A few seconds later, a deliberately accented voice greeted me, "Hello, Meredith."
"Hi, Ellie," I tried to add as much warmth to my voice as I could, "How are things at the house?"
"Oh, just fine!" she drawled, "Daddy's been staying off my back since the Dior incident—"
"What Dior incident?"
"Never mind, it's all paid off now. Speaking of paying off, I think the Forthmans next door have a shark infestation. I've been hearing some strange noises coming—"
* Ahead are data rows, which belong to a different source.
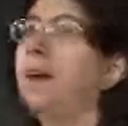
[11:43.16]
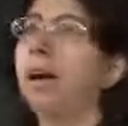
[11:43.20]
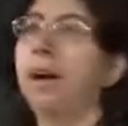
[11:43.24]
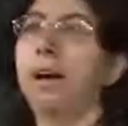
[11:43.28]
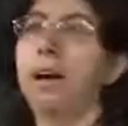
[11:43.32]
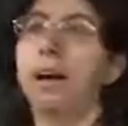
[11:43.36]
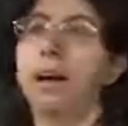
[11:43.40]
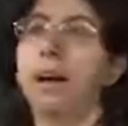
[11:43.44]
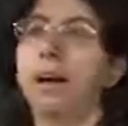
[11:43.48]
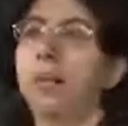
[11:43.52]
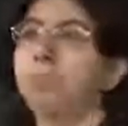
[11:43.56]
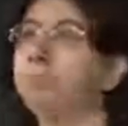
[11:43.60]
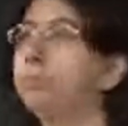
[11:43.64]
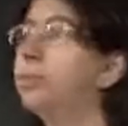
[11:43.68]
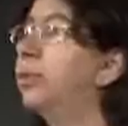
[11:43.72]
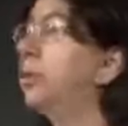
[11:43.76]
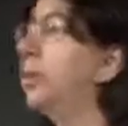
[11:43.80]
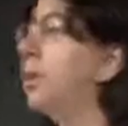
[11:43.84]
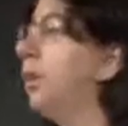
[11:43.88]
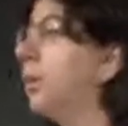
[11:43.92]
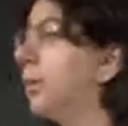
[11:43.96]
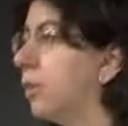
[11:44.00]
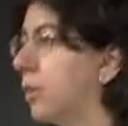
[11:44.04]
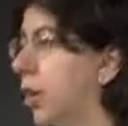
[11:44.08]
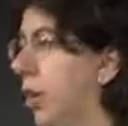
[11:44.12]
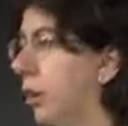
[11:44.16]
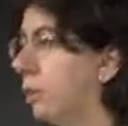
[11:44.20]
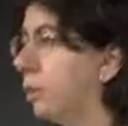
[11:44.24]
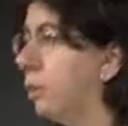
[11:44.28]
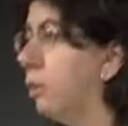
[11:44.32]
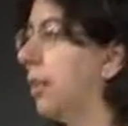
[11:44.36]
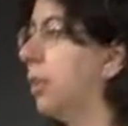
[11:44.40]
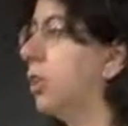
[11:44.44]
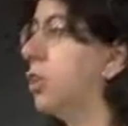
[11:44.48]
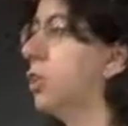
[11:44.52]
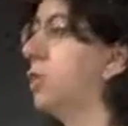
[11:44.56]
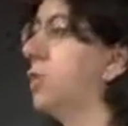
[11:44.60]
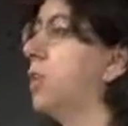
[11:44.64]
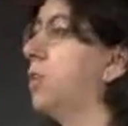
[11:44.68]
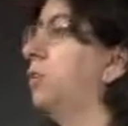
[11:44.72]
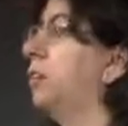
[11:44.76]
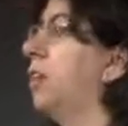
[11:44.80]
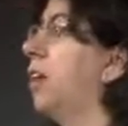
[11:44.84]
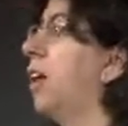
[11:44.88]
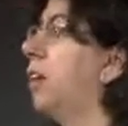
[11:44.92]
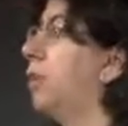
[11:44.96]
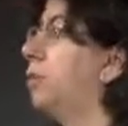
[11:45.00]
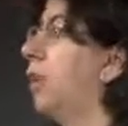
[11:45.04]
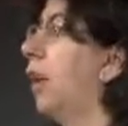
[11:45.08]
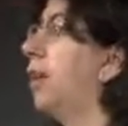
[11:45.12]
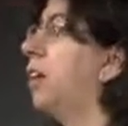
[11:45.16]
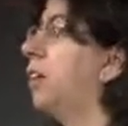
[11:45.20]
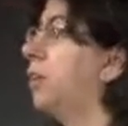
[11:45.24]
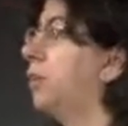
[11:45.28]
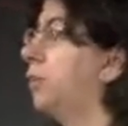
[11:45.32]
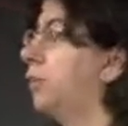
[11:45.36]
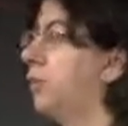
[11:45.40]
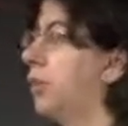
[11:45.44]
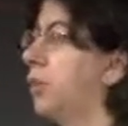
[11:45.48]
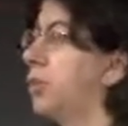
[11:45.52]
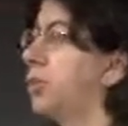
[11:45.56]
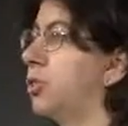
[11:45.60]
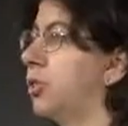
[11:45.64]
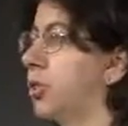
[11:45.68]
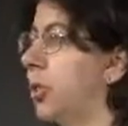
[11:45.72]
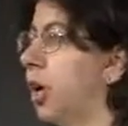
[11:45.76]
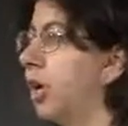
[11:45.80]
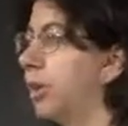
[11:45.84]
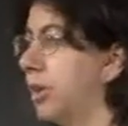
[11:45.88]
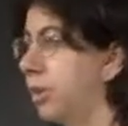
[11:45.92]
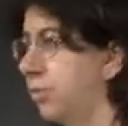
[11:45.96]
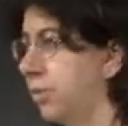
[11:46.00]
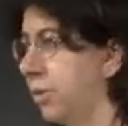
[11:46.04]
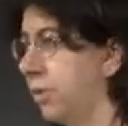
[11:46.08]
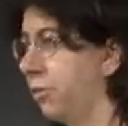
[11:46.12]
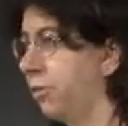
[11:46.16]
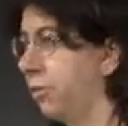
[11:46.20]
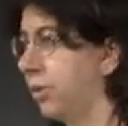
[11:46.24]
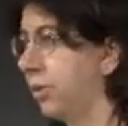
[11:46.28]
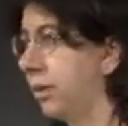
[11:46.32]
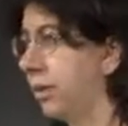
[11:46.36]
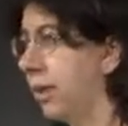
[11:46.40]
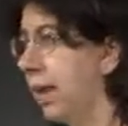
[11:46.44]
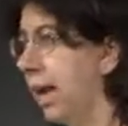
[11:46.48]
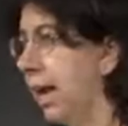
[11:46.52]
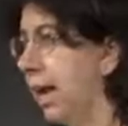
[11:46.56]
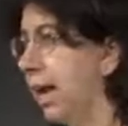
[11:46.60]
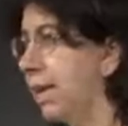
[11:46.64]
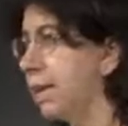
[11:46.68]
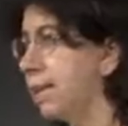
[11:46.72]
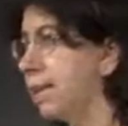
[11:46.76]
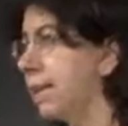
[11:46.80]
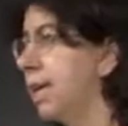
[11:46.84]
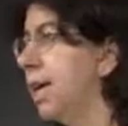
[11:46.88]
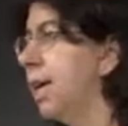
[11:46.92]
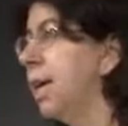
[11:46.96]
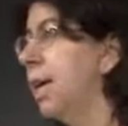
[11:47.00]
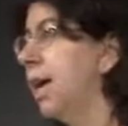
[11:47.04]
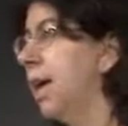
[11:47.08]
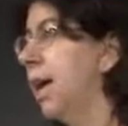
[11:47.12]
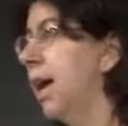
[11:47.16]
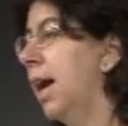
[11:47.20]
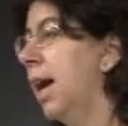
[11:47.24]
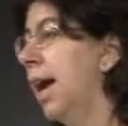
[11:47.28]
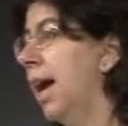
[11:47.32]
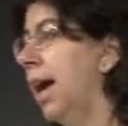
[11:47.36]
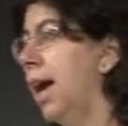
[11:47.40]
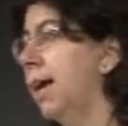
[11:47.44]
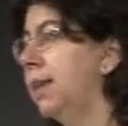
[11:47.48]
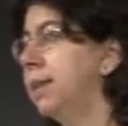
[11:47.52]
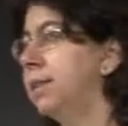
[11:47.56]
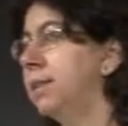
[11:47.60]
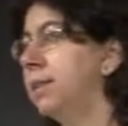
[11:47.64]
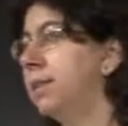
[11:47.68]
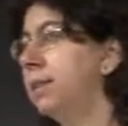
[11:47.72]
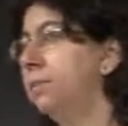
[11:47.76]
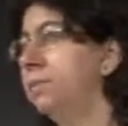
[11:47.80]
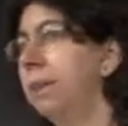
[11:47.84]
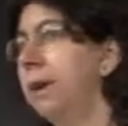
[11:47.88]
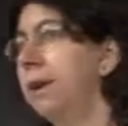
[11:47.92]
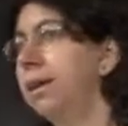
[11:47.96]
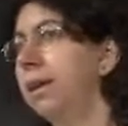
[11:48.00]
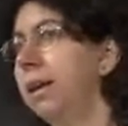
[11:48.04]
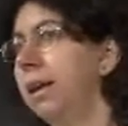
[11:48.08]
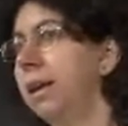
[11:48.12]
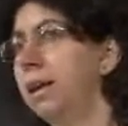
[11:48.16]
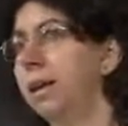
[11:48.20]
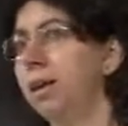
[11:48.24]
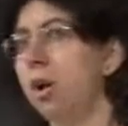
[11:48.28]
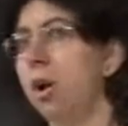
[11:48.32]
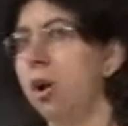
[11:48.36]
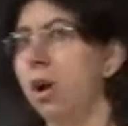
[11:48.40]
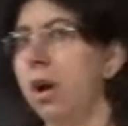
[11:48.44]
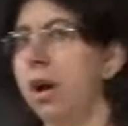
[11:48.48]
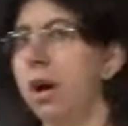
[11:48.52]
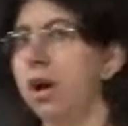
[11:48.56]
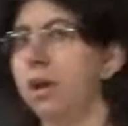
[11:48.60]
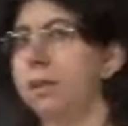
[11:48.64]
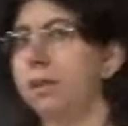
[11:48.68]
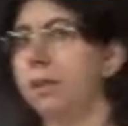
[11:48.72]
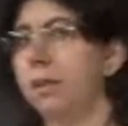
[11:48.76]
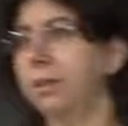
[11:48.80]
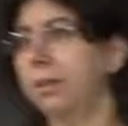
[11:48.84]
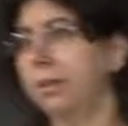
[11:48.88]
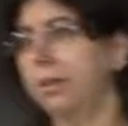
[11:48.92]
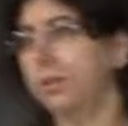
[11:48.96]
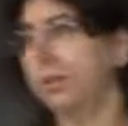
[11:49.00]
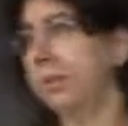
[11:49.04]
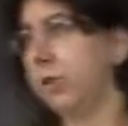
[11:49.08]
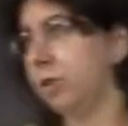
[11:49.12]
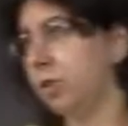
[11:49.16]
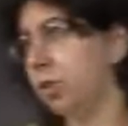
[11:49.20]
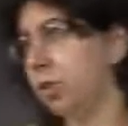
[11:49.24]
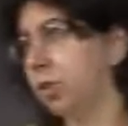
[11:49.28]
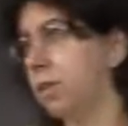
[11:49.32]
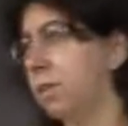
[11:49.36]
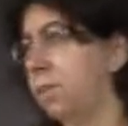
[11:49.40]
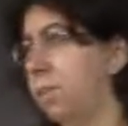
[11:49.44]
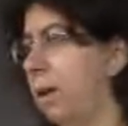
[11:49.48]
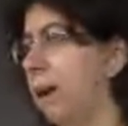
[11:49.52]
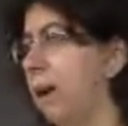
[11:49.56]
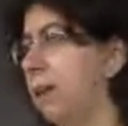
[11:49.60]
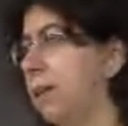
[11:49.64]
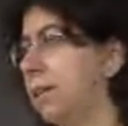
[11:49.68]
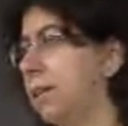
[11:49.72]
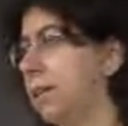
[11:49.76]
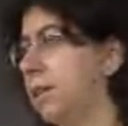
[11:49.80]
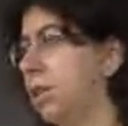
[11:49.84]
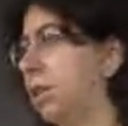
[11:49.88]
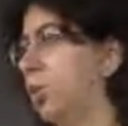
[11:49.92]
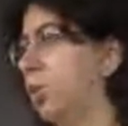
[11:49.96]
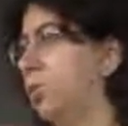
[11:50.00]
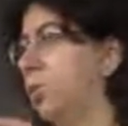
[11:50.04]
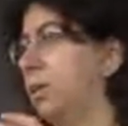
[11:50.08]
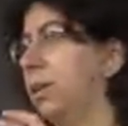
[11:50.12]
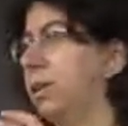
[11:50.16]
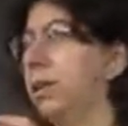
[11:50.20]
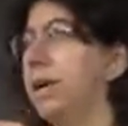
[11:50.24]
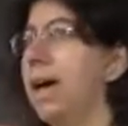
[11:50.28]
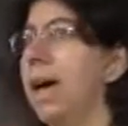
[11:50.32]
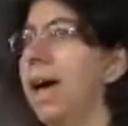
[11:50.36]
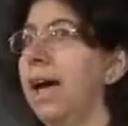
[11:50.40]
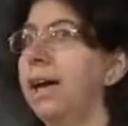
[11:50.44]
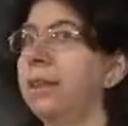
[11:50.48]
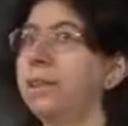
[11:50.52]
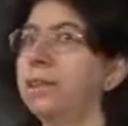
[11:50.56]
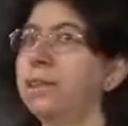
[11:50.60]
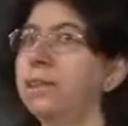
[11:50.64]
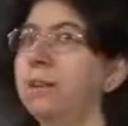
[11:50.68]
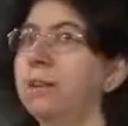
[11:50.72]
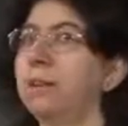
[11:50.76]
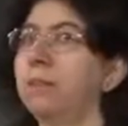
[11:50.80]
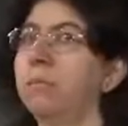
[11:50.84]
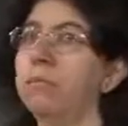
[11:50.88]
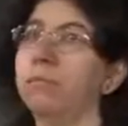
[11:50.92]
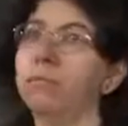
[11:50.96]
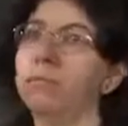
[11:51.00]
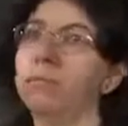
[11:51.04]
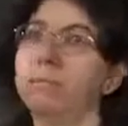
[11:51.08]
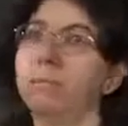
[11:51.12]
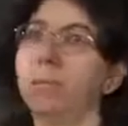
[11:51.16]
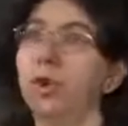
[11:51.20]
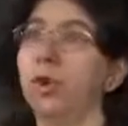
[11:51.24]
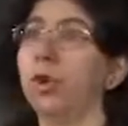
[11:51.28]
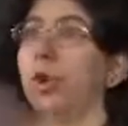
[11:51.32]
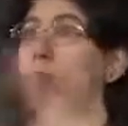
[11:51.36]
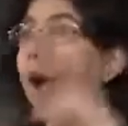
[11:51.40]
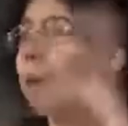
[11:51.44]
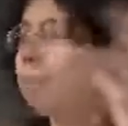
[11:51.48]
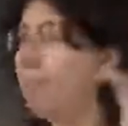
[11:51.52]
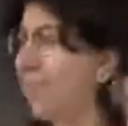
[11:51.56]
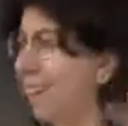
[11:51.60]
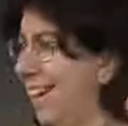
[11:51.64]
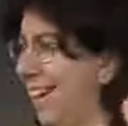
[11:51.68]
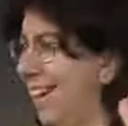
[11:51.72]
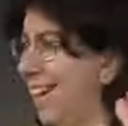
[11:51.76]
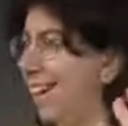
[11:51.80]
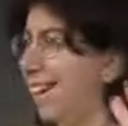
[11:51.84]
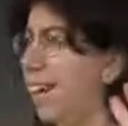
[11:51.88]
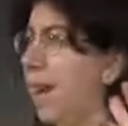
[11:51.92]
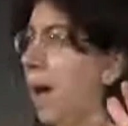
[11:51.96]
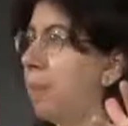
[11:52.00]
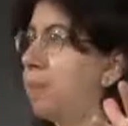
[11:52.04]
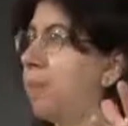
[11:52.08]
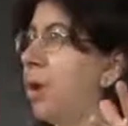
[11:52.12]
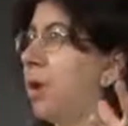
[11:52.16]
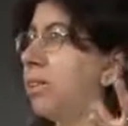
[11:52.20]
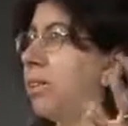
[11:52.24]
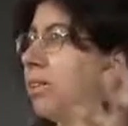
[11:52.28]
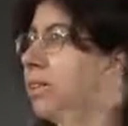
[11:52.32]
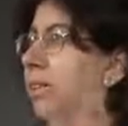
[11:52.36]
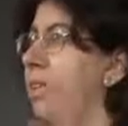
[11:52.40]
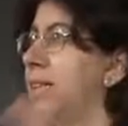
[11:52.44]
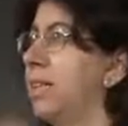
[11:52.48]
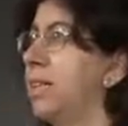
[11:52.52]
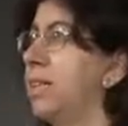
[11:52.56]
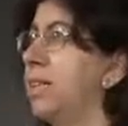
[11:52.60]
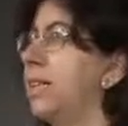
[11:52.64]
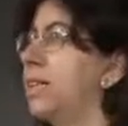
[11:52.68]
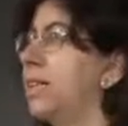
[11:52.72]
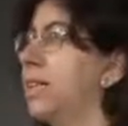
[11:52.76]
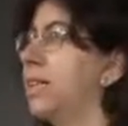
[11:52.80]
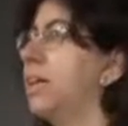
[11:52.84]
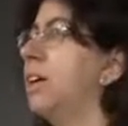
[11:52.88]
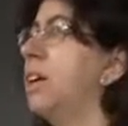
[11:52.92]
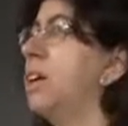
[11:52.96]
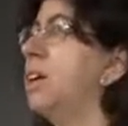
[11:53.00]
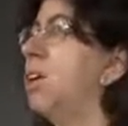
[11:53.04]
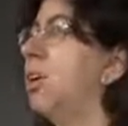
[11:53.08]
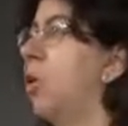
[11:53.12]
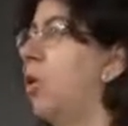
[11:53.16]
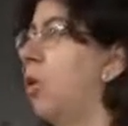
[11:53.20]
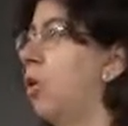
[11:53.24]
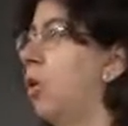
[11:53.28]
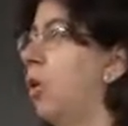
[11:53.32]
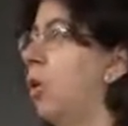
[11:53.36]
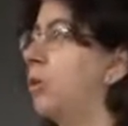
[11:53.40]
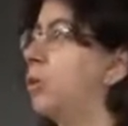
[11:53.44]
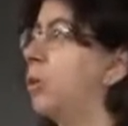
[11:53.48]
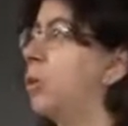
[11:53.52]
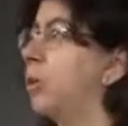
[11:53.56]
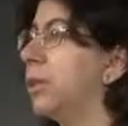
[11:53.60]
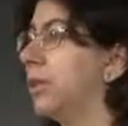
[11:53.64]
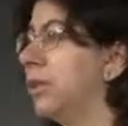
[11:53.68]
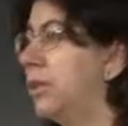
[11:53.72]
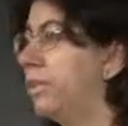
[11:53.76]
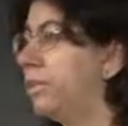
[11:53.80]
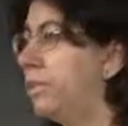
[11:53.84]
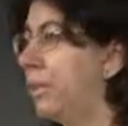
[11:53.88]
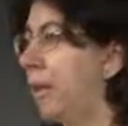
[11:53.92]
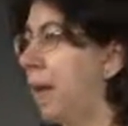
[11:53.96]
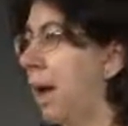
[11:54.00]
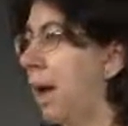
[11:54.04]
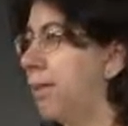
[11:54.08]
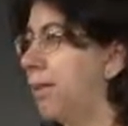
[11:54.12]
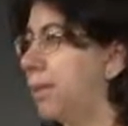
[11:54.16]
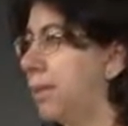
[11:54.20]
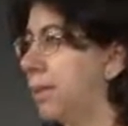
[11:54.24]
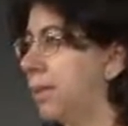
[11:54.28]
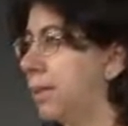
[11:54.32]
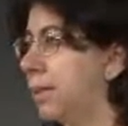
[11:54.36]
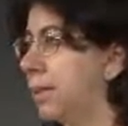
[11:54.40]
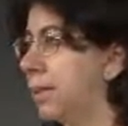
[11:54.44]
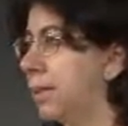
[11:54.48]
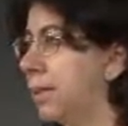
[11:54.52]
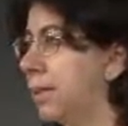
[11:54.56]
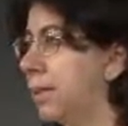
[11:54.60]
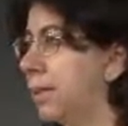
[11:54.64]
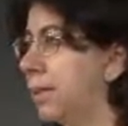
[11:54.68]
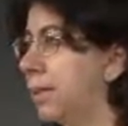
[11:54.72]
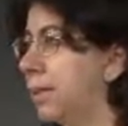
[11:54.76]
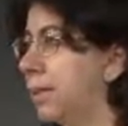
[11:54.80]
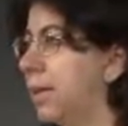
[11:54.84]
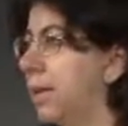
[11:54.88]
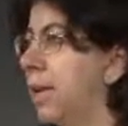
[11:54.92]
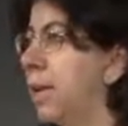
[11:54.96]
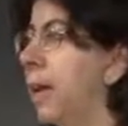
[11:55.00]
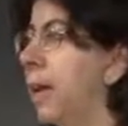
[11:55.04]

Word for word: uh, Boolean combinations if you have binary features, lots of different things. And depending on the feature space, you will get more complicated hypotheses or more simple hypotheses.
"Okay," I interrupted her, "Honestly, Elle, I don't care what the neighbors have in their pool—"
"Pool?" Ellie cried, "Of course I meant loan sharks, honey! Oh lordy," she tittered, "I think Houston's making you soft, sis!"
"Be that as it may," I endeavored to keep my sister on one topic, "How is Dad doing?"
Ellie grunted, "Fine, I guess. He's on the phone most of the time now. I don't know."
Knowing Ellie, that one comment was about as far as I was going to get. I tried another vein. "Have you heard from Cassie lately?"
Ellie sighed, "I've told Monica to take the calls from her. She only calls if she's ill or worried, anyway, and when she does, it's all about her, she won't even listen to me! Of course she never comes to visit, if she can help it. For that matter, neither do you, Mer. It's just me 'n daddy alone here at the house, but does anybody care? No! You both have your own grand lives, you don't give two pins—"
"Actually, that's why I called," I told my sister. "Would it be okay if I come to dinner?"
"Tonight? I guess; I mean, it's not like you would have something more important in Houston—"
"Right, that's why I'm asking," I deliberately ignored the jibe, "Just wanted to make sure it was okay."
"Well you don't have to get my permission for it! After all, you're one of The Family."
I could practically hear the capital letters when she said it. "Great; so when should I come?"
"Dinner's at six."
"I can make it; see you—" I heard the click of the receiver as Ellie hung up.

Such was life as the nondescript middle daughter of the Elliot family. I resumed my post and finished my shift. As the hours ticked down to three-thirty, the end of my workday, I had to concentrate to quell the twisting of my stomach. Not that I was afraid of my family; I would far rather dine in their company than alone. Truth be told, I had another reason for driving an hour and a half out to the Estate for dinner. I only hoped I could accomplish the one task before my father or sister noticed.

Two hours later, I walked into the house. Ellie waited for me, cool as a cat.
"Somebody's in trouble," she warned in a singsong voice.
I could hear Dad thumping around the office, and the printer clattering. It was a Tuesday, so he wouldn't be printing the reports yet; running the machine now could only mean one thing. I dove for the door while Ellie snickered.